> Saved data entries
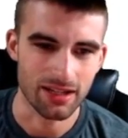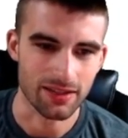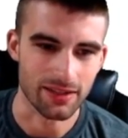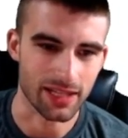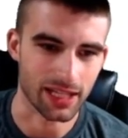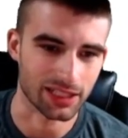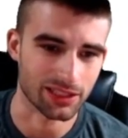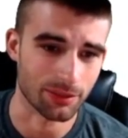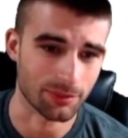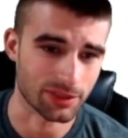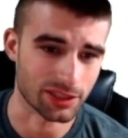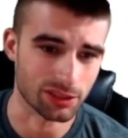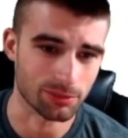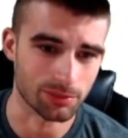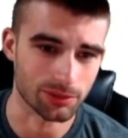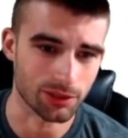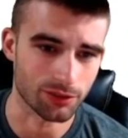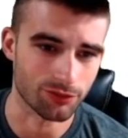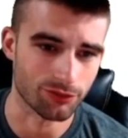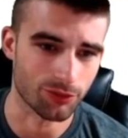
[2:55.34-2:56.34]
the XFIP's still
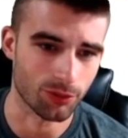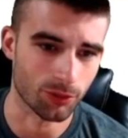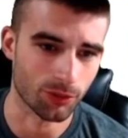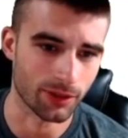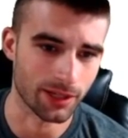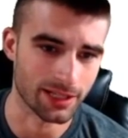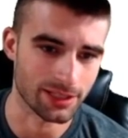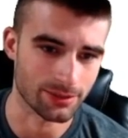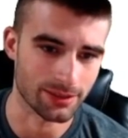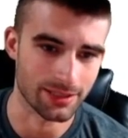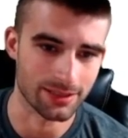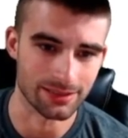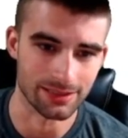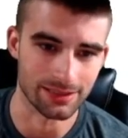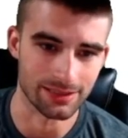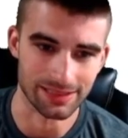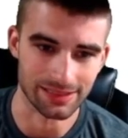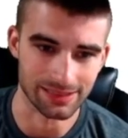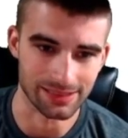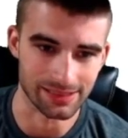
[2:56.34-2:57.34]
below 4, and as is
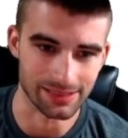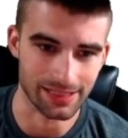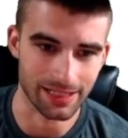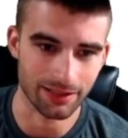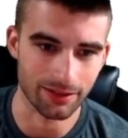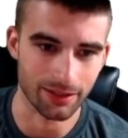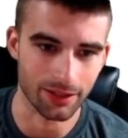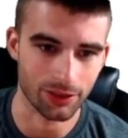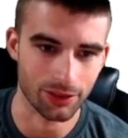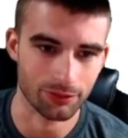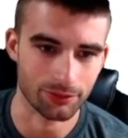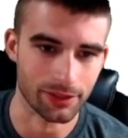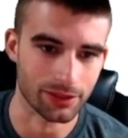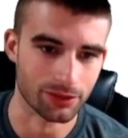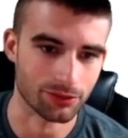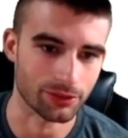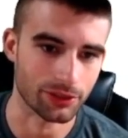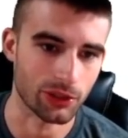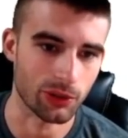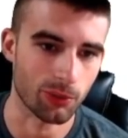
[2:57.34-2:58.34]
the Sierra at
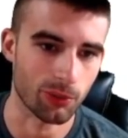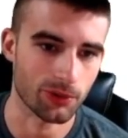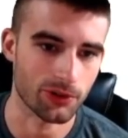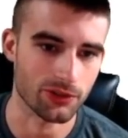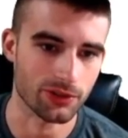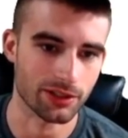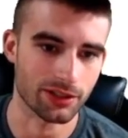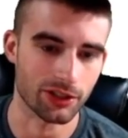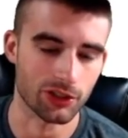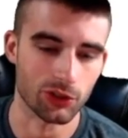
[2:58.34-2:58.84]
3.75 there,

> Work to be completed
All entries above must be duplicated exactly; please omit any picture they hold.

> Exercise output
[2:55.34-2:56.34]
the XFIP's still
[2:56.34-2:57.34]
below 4, and as is
[2:57.34-2:58.34]
the Sierra at
[2:58.34-2:58.84]
3.75 there,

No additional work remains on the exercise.